For the lab, you will be creating a total of four (4) alerts. These alerts will monitor and respond to increases/decreases in BIG-IP CPU utilization and current application connections. In the event a member BIG-IP's CPU utilization exceeds or falls below the specified thresholds during the specified interval, an alert will fire triggering a webhook call to the ADPM alertForwarder service. The alertForwarder will subsequently post a BIG-IP scaling request to the central processor, (utilizing the repo's GitHub Actions).

Likewise, if current connections fall outside of the specified thresholds a similar alert will be fired. However, rather than scaling BIG-IP instances, this will trigger a scaling (up/down) of the backend application workloads, (lab ex: NGINX). Use the screenshot example below to create the first alert, (MaxCpuAlert).

  1. Provide a name, select the previously created index pattern of f5-*, timestamp and timing parameters as shown below. Under conditions section select Max(), myMaxCpu, top 1, hostname.keyword, 5000 and 5 minutes as shown below.

    Note: You should see a green line of the displayed chart that represents the selected field's, (myMaxCpu) value trend. This will aid you in setting threshold values appropriately to ensure scaling events are triggered. With that said, the lab environment has been configured with hard limits of (3) BIG-IP instances and (3) workload instances to ensure availability of resources for all students. Additionally, the ADPM processor is designed to throttle requests and prevent superfluous "over-scaling". Requests that are triggered but not fullfilled, (along with successful requests) are logged on your environment's Consul server.

    ../../_images/alert_1.png
  2. In the Actions section select 'Add action'. From the menu pop-up select 'Webhook', (see below).

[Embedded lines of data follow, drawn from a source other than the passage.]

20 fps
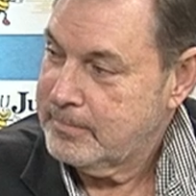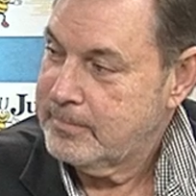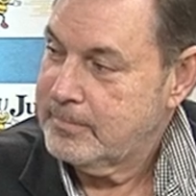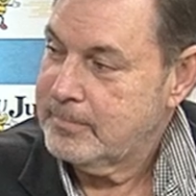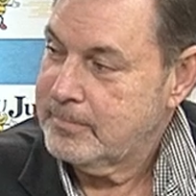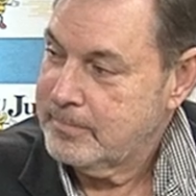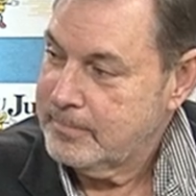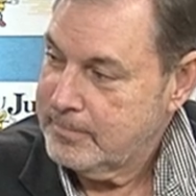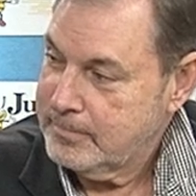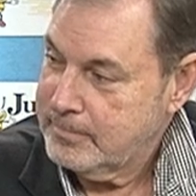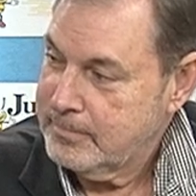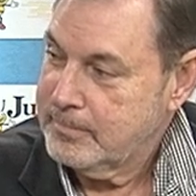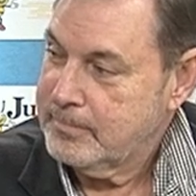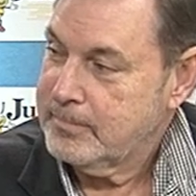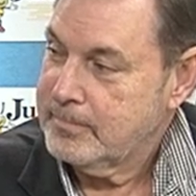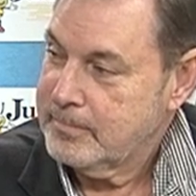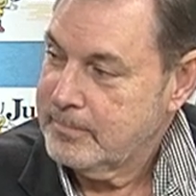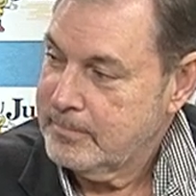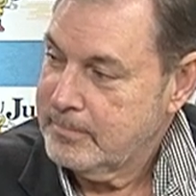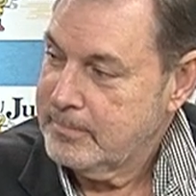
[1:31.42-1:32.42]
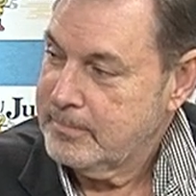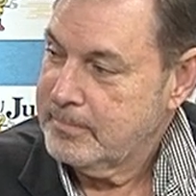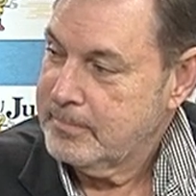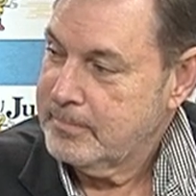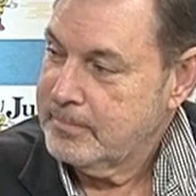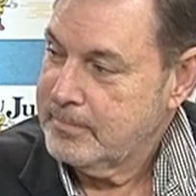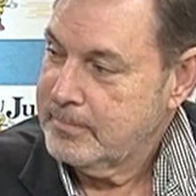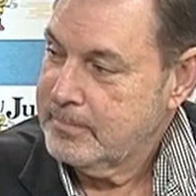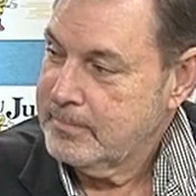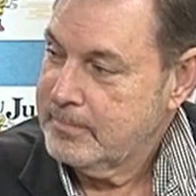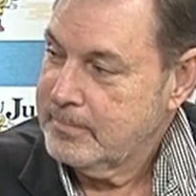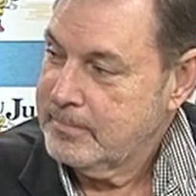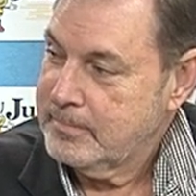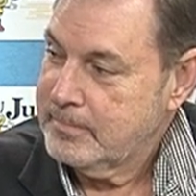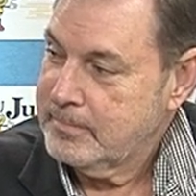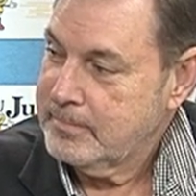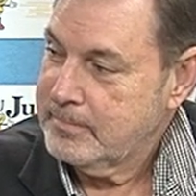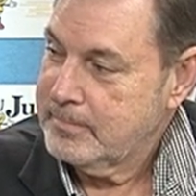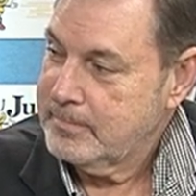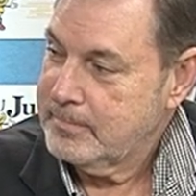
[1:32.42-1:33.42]

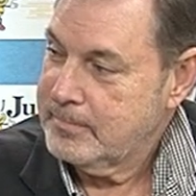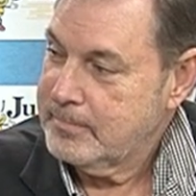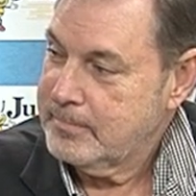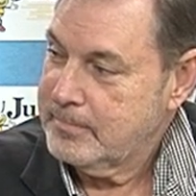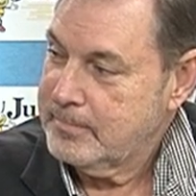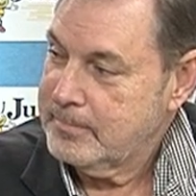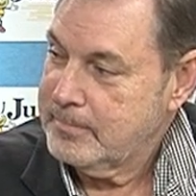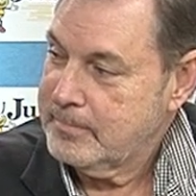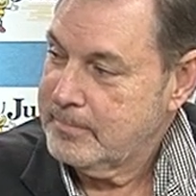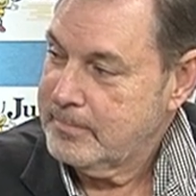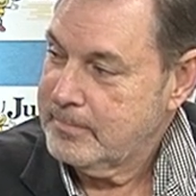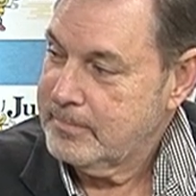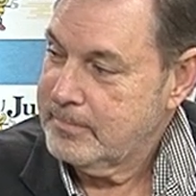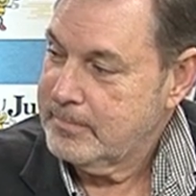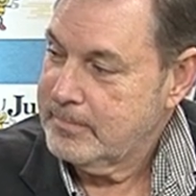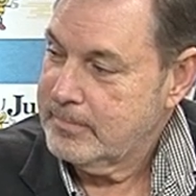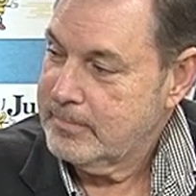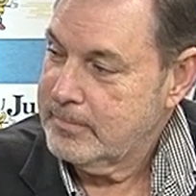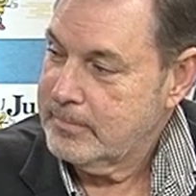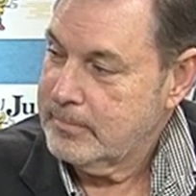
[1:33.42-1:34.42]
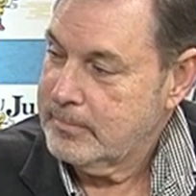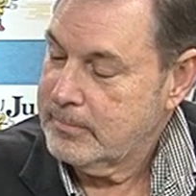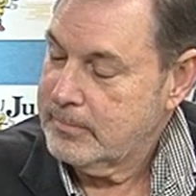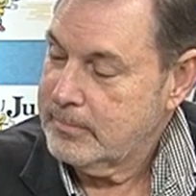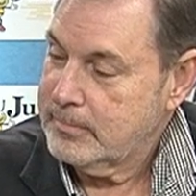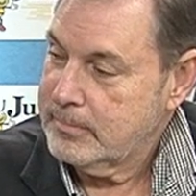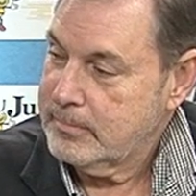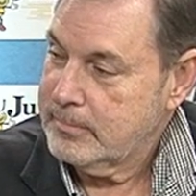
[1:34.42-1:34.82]
[no speech]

    ../../_images/alert_2.png
  3. Use the below example to complete the webhook section. When you are done select 'Create alert'. Specifiy alertforwarder.f5demo.net for the Host. For the webhook body enter {"source": "elk", "scaleAction":"scaleOutBigip", "message": "{{ctx.payload}}"}. The alertForwarder service is expecting the JSON formatted payload and will parse according to source. The alertForwarder call the central processer, (via webhook) to trigger scaling.

    ../../_images/alert_3.png
  4. Use the table and example images below to create three additional alerts. Entries not noted in the table below are identical across alerts.

    Name WHEN OF GROUPED OVER IS LAST Webhook body
    MinCpuAlert max() myCurCons top 1 of hostname.keyword BELOW 1000 5 minutes {"source": "elk", "scaleAction":"scaleInBigip", "message": "{{ctx.payload}}"}
    MinConnsAlert max() myCurCons top 1 of hostname.keyword BELOW 50 5 minutes {"source": "elk", "scaleAction":"scaleInWorkload", "message": "{{ctx.payload}}"}
    MaxConnsAlert max() myCurCons top 1 of hostname.keyword ABOVE 500 5 minutes {"source": "elk", "scaleAction":"scaleOutWorkload", "message": "{{ctx.payload}}"}
    ../../_images/alerts.png

Below is an example of a completed Watcher screen. TS logs are streamed in 60-second intervals. Depending upon how you set your thresholds, you may already have alerts firing. The Watcher screen provides one way to monitor alert events. In the next section you will generate some traffic and monitor scaling events using your Consul server.

../../_images/alert_final.png

Lab Summary

By successfully completing the previous exercises you will have:
  • Configured Elastic (ELK) stack for telemetry ingestion
  • Created four (4) alerts - (two alerts configured to monitor and trigger BIG-IP instance scaling, two alerts configured to monitor and trigger backend application pool scaling)

In the next lab, (Lab #3) you will generate application traffic and monitor for scaling events.